As more people become eligible for Pfizer's COVID-19 booster shot, are there any side effects or risks associated with the next vaccine dose?
Among people who stand to benefit from a booster, there are few risks, the U.S. Centers for Disease Control and Prevention concluded.
Serious side effects from the first two Pfizer doses are exceedingly rare, including heart inflammation that sometimes occurs in younger men. Data from Israel, which has given nearly 3 million people — mostly 60 and older — a third Pfizer dose, has uncovered no red flags.
A small number of people have experienced a severe allergic reaction to the vaccine, like anaphylaxis, which would occur during the 15 to 30 minutes patients wait after the injection.
The CDC has noted that side effects with the third shot "were similar to that of the two-dose series."
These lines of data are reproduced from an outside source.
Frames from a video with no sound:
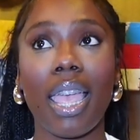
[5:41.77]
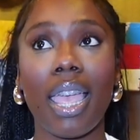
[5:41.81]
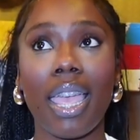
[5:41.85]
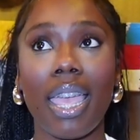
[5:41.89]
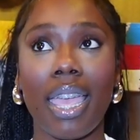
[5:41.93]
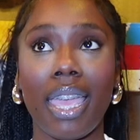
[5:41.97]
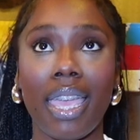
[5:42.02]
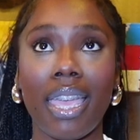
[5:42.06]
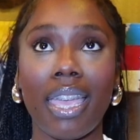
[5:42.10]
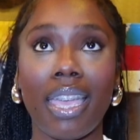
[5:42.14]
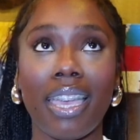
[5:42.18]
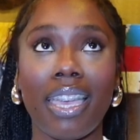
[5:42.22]

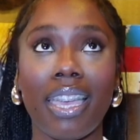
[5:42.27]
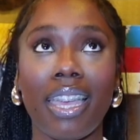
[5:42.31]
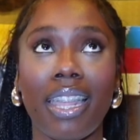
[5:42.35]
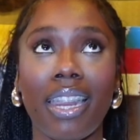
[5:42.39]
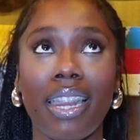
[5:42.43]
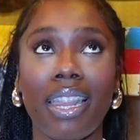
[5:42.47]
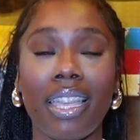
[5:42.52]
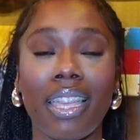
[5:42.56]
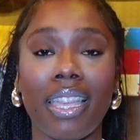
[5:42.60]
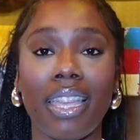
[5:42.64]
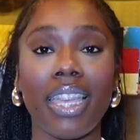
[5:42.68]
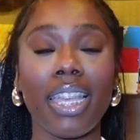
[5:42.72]
And
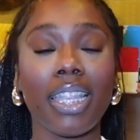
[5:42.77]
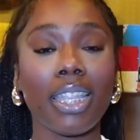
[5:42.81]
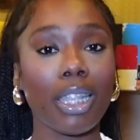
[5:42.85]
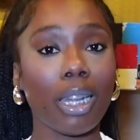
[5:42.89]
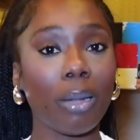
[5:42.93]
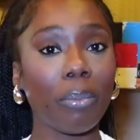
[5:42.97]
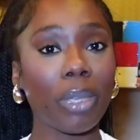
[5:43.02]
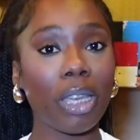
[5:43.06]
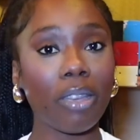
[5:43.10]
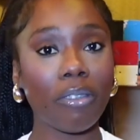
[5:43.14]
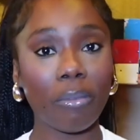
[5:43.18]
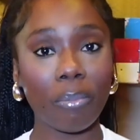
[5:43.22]
he ended
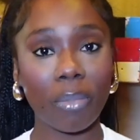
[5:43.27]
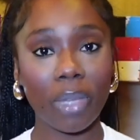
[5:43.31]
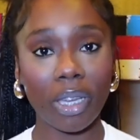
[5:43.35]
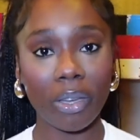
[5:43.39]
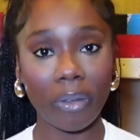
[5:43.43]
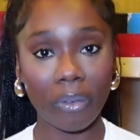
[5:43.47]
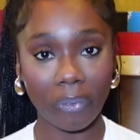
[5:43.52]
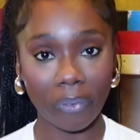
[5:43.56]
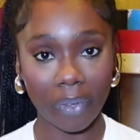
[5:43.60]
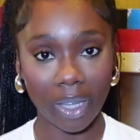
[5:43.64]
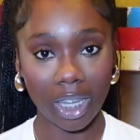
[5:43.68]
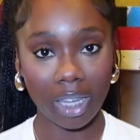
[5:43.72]
up giving me a
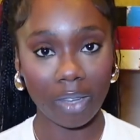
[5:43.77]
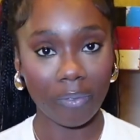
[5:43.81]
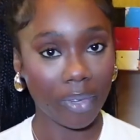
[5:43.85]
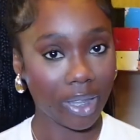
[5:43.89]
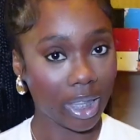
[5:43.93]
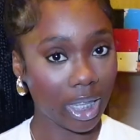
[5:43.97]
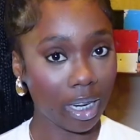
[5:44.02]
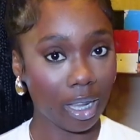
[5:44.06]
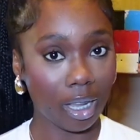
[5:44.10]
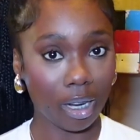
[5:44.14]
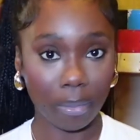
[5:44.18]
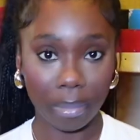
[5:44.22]
fake
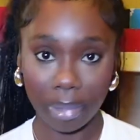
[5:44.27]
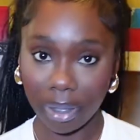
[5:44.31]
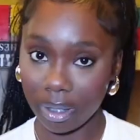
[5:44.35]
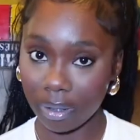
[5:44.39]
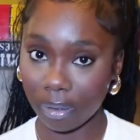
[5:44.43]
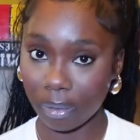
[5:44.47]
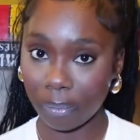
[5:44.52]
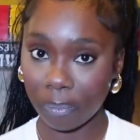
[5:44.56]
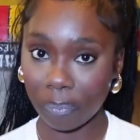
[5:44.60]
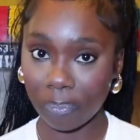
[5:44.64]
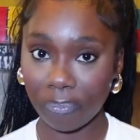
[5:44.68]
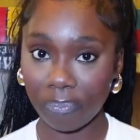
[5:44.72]
$50 bill.
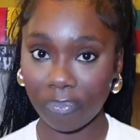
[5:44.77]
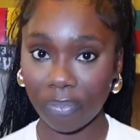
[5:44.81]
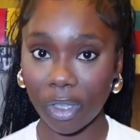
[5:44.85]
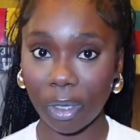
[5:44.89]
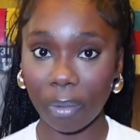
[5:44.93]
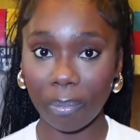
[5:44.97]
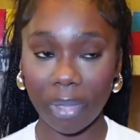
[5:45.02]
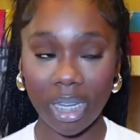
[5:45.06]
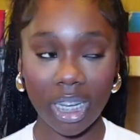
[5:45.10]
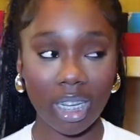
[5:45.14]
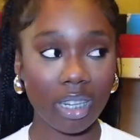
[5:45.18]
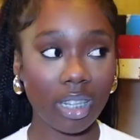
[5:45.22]

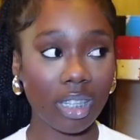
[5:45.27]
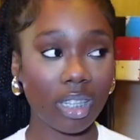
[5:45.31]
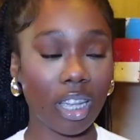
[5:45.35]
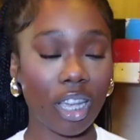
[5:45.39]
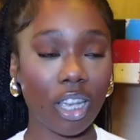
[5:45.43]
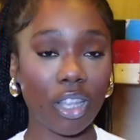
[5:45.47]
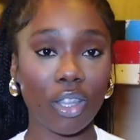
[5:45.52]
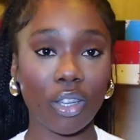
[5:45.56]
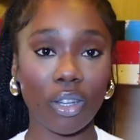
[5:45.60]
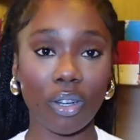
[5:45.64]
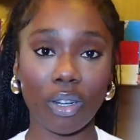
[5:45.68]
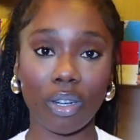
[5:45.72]
Me and this
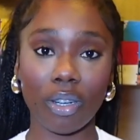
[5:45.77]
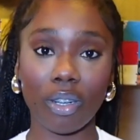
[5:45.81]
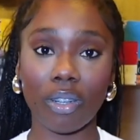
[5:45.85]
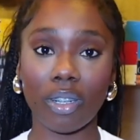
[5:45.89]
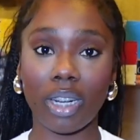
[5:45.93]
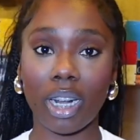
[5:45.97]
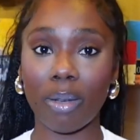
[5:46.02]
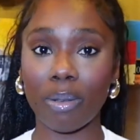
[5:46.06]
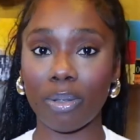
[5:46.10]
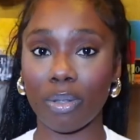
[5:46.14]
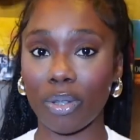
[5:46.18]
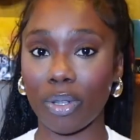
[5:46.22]
other girl
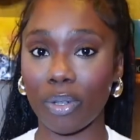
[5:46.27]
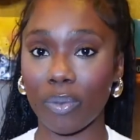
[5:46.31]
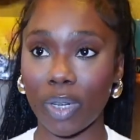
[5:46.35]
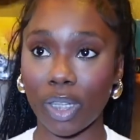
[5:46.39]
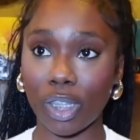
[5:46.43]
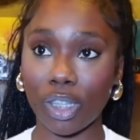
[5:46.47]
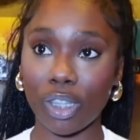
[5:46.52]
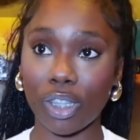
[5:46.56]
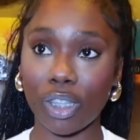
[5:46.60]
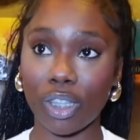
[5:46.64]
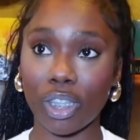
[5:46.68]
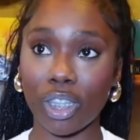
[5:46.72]
that was on the
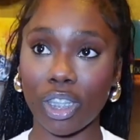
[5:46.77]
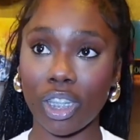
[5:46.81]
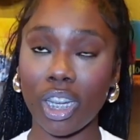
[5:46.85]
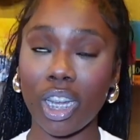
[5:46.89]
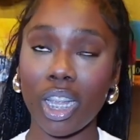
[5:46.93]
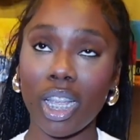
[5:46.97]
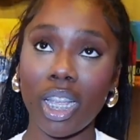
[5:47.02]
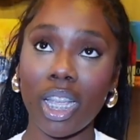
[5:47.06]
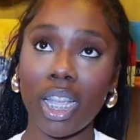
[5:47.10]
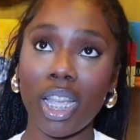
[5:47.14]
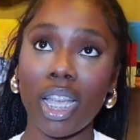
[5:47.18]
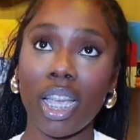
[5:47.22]
register.
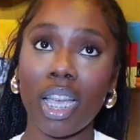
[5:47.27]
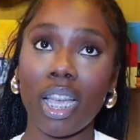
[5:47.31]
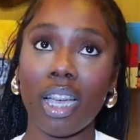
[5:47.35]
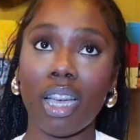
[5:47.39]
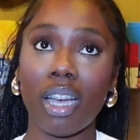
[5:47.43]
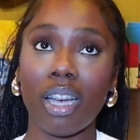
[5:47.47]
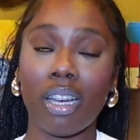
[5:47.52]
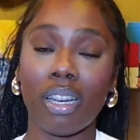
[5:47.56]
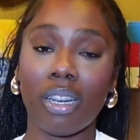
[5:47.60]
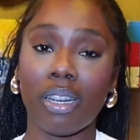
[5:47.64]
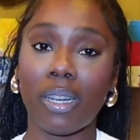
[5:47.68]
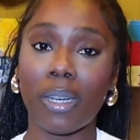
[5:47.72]

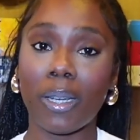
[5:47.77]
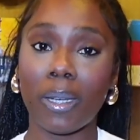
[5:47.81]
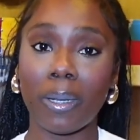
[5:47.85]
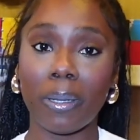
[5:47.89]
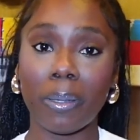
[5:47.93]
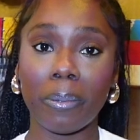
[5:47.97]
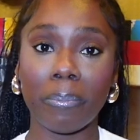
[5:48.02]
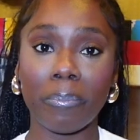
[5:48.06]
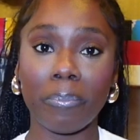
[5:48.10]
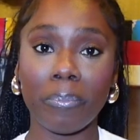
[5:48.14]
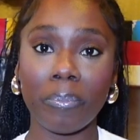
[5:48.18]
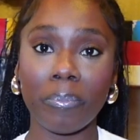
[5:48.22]

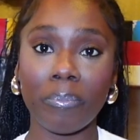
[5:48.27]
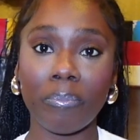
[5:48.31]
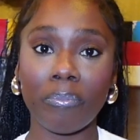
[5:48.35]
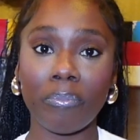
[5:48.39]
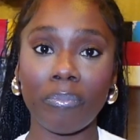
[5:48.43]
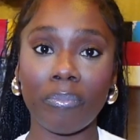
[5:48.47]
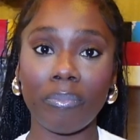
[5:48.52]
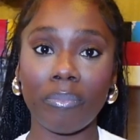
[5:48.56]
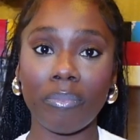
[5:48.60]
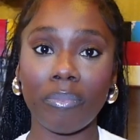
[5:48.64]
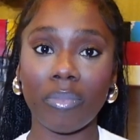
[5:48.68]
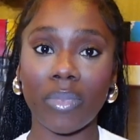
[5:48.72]

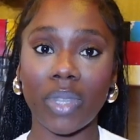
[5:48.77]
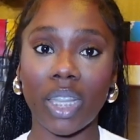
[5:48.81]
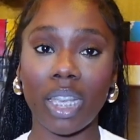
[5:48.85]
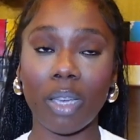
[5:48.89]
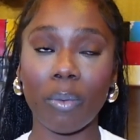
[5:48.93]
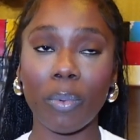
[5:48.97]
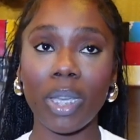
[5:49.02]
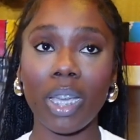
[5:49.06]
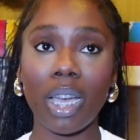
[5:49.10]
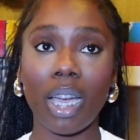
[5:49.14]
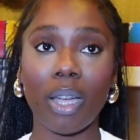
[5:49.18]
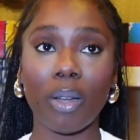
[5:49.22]
And
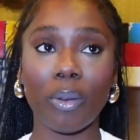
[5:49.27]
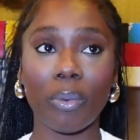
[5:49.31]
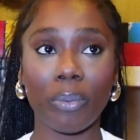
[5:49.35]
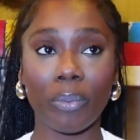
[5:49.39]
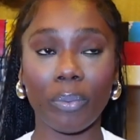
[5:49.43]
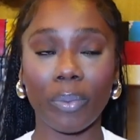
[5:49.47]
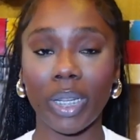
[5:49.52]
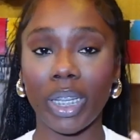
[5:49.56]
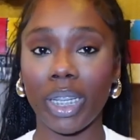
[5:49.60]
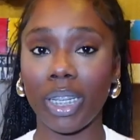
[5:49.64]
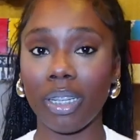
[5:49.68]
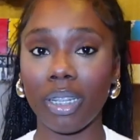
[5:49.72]
we got
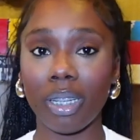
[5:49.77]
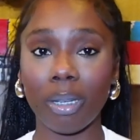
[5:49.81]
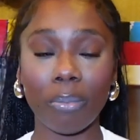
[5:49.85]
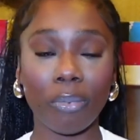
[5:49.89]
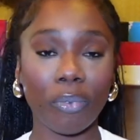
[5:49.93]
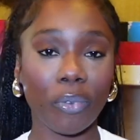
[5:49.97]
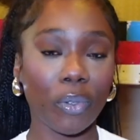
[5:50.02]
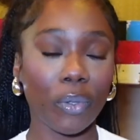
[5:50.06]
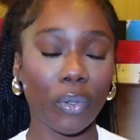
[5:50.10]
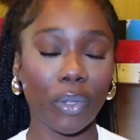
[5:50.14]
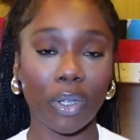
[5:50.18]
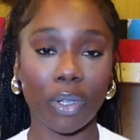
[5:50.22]
written up
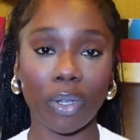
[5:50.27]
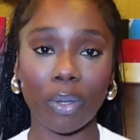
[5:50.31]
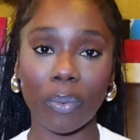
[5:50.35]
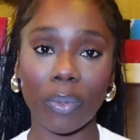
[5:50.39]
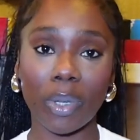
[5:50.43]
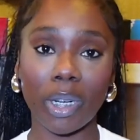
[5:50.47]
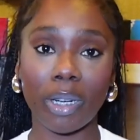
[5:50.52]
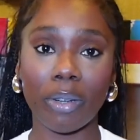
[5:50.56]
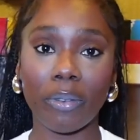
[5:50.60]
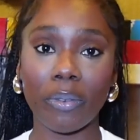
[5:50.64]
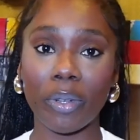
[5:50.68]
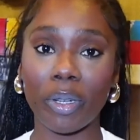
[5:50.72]
for it or
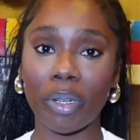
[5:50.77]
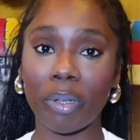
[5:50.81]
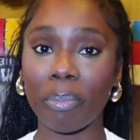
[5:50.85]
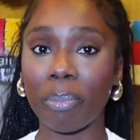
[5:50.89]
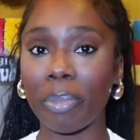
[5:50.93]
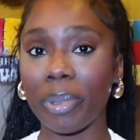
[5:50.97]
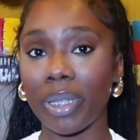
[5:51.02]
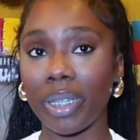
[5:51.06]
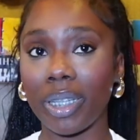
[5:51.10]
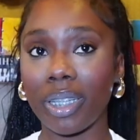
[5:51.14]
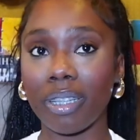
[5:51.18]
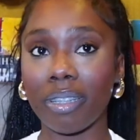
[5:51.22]
whatever,
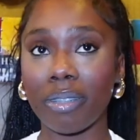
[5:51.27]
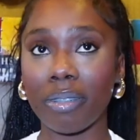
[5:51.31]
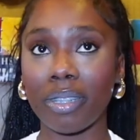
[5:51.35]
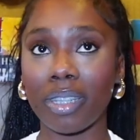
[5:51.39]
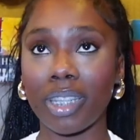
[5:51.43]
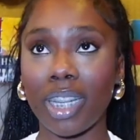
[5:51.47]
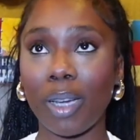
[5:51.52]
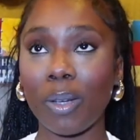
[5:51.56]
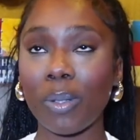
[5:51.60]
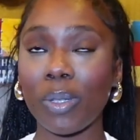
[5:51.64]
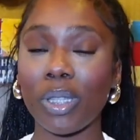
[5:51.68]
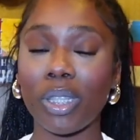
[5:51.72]
but
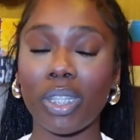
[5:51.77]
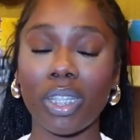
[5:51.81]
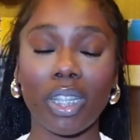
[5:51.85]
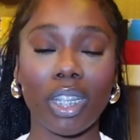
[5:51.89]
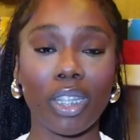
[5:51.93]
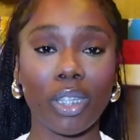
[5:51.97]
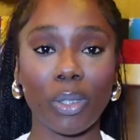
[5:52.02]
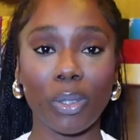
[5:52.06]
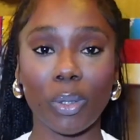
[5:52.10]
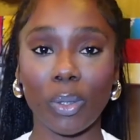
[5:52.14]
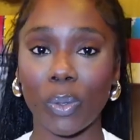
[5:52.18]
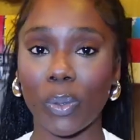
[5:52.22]
that was just
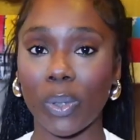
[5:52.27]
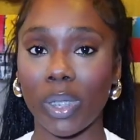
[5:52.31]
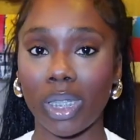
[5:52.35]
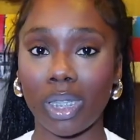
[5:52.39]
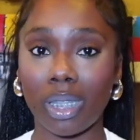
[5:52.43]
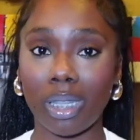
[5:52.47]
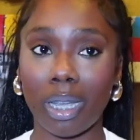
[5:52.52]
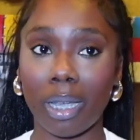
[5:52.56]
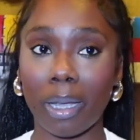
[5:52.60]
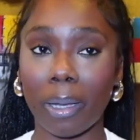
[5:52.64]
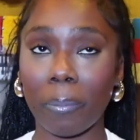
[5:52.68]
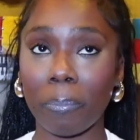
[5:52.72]
another story
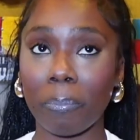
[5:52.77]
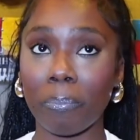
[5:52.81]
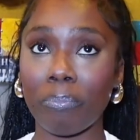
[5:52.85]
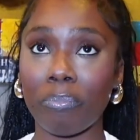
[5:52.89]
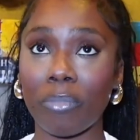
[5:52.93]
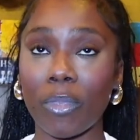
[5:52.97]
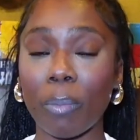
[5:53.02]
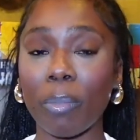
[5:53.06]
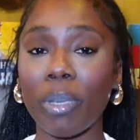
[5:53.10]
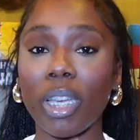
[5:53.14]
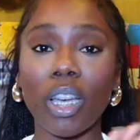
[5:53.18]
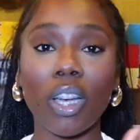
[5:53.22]
time.
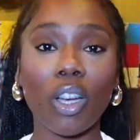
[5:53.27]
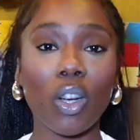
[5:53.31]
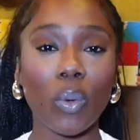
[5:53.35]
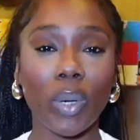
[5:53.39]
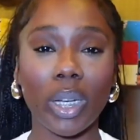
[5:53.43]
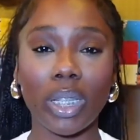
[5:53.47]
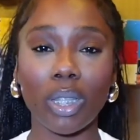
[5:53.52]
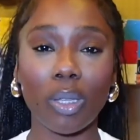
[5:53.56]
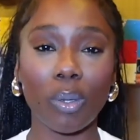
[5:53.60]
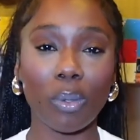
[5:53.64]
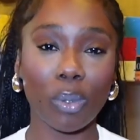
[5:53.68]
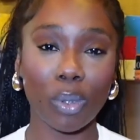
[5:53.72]
I mean, a
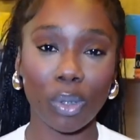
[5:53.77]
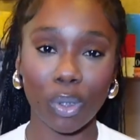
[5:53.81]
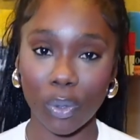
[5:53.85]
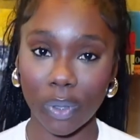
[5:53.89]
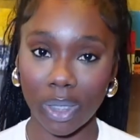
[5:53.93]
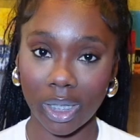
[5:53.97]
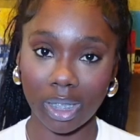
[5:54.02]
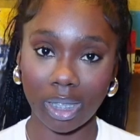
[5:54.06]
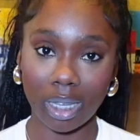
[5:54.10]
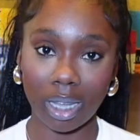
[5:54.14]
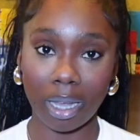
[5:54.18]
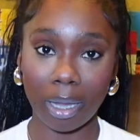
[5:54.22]
quick little story
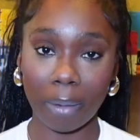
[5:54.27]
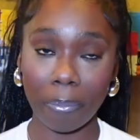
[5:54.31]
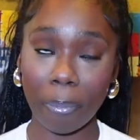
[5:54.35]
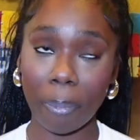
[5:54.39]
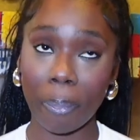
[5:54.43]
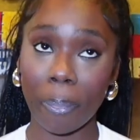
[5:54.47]
time.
Common side effects of the first two doses of the vaccine include:
- Swelling, redness and pain at the injection site
- Muscle pain
The most common symptoms for the booster shot include fatigue and pain at the injection site, but "most symptoms were mild to moderate," officials said.
As with previous doses of the vaccine, the CDC notes that, "serious side effects are rare, but may occur."
Under the CDC's endorsement, boosters should be offered to people 65 and older, nursing home residents and those ages 50 to 64 who have risky underlying health problems.
The FDA had already authorized booster doses for Americans who are 65 and older, younger adults with underlying health conditions and those in jobs that put them at high risk for COVID-19.
The extra dose would be given once they are at least six months past their last Pfizer shot. Those who received Moderna or Johnson & Johnson vaccines are not yet eligible.